JEFFERSON CITY – Missouri has joined 22 other states in filing a friend-of-the-court brief asking the U.S. Supreme Court to overturn a lower-court ruling that a federal anti-discrimination law regarding sex covers gender identity. Also joining in the brief were several faith organizations, including the Ethics and Religious Liberty Commission (ERLC) of the Southern Baptist Convention (SBC).
The high court’s ruling could have a profound impact on churches, public schools and religious institutions like the Missouri Baptist Children’s Home, Hannibal-LaGrange University and Southwest Baptist University.
“I am thankful that Missouri now has an attorney general in Joshua Hawley who will fight for freedom and defend our Constitution,” said Pathway Editor Don Hinkle and public policy advisor for the Missouri Baptist Convention (MBC). “I am grateful that he has filed this friend-of-the-court brief in this very important case now at the U.S. Supreme Court.”
The Fourth Circuit Court of Appeals in Richmond, Va., ruled in April that the Gloucester County School Board in eastern Virginia violated federal law by refusing to permit a 17-year-old transgender high school student – who is a biological female, but identifies as a male – to use the boys’ restroom. In a 2-1 opinion overturning a federal judge, the Fourth Circuit agreed with an Obama administration letter, ruling that the ban on sex discrimination in the Title IX education amendments includes gender identity.
About a month after the Fourth Circuit Court’s opinion, the Obama administration issued a sweeping directive on transgender rights. Officials with the Departments of Education and Justice told public school districts, as well as colleges and universities, to allow transgender students to use the restrooms and locker rooms of their gender identity. The guidance was not legally binding, but implied noncompliance could bring a loss of federal funding.
The Supreme Court said it will rule on two issues in the case: whether the Obama administration’s interpretation that protections against sex discrimination includes gender identity is valid and whether a federal agency letter to that effect should be granted deference by the courts.
“We wanted to send a clear signal to Washington that this kind of federal overreach is not going to be taken lightly or tolerated by the state of Missouri,” said Hawley, who filed the friend-of-the-court brief on Jan. 10, his first day in office.

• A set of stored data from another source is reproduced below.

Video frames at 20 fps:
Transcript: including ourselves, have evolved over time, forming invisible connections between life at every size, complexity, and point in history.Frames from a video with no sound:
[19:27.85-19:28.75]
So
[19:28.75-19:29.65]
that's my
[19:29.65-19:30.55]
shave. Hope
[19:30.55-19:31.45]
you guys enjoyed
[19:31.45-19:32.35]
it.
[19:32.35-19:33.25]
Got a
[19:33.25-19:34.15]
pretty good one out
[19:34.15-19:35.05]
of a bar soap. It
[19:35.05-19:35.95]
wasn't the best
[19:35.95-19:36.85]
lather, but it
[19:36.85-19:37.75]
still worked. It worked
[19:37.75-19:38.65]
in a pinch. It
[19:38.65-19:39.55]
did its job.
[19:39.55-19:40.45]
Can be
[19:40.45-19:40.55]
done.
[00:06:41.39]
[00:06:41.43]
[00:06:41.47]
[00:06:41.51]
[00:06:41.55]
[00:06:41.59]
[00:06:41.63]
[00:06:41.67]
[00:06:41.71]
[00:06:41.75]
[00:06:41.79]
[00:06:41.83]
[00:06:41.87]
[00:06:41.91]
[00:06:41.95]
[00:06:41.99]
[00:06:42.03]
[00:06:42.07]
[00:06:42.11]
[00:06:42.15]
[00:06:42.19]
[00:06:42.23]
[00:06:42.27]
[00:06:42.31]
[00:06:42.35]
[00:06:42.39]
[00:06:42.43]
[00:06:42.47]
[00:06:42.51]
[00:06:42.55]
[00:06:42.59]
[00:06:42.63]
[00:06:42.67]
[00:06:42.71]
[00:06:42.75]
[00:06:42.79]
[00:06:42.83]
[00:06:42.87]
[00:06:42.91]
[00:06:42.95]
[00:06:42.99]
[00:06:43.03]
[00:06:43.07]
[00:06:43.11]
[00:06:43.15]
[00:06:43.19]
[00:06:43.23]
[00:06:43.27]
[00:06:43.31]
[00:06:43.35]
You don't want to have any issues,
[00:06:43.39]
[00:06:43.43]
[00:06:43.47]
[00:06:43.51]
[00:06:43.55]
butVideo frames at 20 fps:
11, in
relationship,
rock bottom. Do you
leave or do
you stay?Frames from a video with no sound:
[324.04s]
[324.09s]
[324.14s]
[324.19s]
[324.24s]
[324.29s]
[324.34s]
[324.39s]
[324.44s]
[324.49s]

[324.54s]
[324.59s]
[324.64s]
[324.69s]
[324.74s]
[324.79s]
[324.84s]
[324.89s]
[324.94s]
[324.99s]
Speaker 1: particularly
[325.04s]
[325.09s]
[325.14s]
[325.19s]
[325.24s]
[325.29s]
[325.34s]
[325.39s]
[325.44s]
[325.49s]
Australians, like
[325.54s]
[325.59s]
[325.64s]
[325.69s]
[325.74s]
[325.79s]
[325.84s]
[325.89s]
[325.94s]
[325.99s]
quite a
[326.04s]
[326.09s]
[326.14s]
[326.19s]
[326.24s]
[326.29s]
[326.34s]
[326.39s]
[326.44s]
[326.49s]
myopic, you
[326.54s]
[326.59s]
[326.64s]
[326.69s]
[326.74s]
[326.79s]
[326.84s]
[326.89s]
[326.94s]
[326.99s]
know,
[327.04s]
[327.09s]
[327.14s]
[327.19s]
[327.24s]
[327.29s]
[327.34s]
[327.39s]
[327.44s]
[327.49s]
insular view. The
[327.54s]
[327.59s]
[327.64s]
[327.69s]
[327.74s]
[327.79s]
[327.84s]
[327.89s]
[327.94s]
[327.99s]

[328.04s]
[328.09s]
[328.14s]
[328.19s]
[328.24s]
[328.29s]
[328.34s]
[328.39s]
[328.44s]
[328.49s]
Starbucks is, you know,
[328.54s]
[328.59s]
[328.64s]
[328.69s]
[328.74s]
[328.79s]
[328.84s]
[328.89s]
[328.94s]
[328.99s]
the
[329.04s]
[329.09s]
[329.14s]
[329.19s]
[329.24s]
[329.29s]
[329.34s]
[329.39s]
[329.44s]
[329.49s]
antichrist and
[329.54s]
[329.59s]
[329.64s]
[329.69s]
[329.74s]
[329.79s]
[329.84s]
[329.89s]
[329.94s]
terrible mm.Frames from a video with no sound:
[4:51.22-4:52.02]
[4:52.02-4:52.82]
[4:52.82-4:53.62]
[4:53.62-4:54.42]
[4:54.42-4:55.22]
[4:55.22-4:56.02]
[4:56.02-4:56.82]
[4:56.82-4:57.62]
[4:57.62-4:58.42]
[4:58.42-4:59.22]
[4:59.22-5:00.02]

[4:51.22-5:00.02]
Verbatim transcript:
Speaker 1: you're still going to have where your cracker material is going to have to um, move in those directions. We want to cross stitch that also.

The brief said the Department of Education’s interpretation contradicts the belief of people of faith and religious traditions that “a person’s identity as male and female is created by God and immutable.
“Not surprisingly, then, interpreting ‘sex’ to include gender identity would create thorny conflicts between federal civil rights law and widely held religious beliefs,” the brief stated. Such an interpretation, the brief continued, could result in students being taught beliefs contrary to those of their parents and in religious colleges and universities having problems in preserving single-sex dormitories and maintaining privacy in showers and changing rooms.
Hawley warned that the Obama administration set a dangerous precedent in the case, criticizing the president for imposing his personal views on “our local school districts and our churches … all of this with the stroke a pen. It is contrary to our Constitution.” The brief notes that such action should rest with Congress instead.
If the high court affirms the Department of Education’s view, it “would also take a long step toward delegitimizing traditional religions,” the brief states. “Making gender identity a protected class under Title IX implies that traditional attitudes toward gender identity are discriminatory. That implication, enshrined in federal civil rights law, would impose a stigma on religious people and institutions whose faith dictates that gender identity is determined by one’s birth sex.
Hawley called Title IX “one of the most important statutes of the last 30 or 40 years,” one that has protected women and provided them with equal opportunities in education.
“The idea that the president can just rewrite that on his own, to pursue his own agenda, is just shocking and I don’t think the court is going to go along with it,” he said before blasting the Department of Education for its “heavy-handedness” in the matter. “They’re kind of the cat’s paw, you know, that’s who the president is using.”
The brief warns that religious Americans could find themselves increasingly marginalized for believing that gender is immutable and divinely ordained.
The SBC part of the brief cites the 2000 Baptist Faith and Message, Southern Baptists’ confessional statement, and resolutions approved at the annual meeting in 2014 and 2016. The 2014 SBC resolution “affirmed God’s design that gender identity is determined by biological sex and not by one’s self-perception.” The resolution “regards our transgender neighbors as image-bearers of Almighty God and therefore condemns acts of abuse or bullying committed against them.” The resolution added that, “We invite all transgender persons to trust in Christ and to experience renewal in the Gospel.”
No hearing date has been set for the case, but it is expected to be sometime in the spring with a ruling anticipated before the Supreme Court adjourns around July 1.
“The precedent here is that bureaucrats can just make up laws as they go,” Hawley said. “If they can do this in this matter, just imagine what their next target is going to be? If we didn’t stand up and speak on this, I’d be in dereliction of my duty.”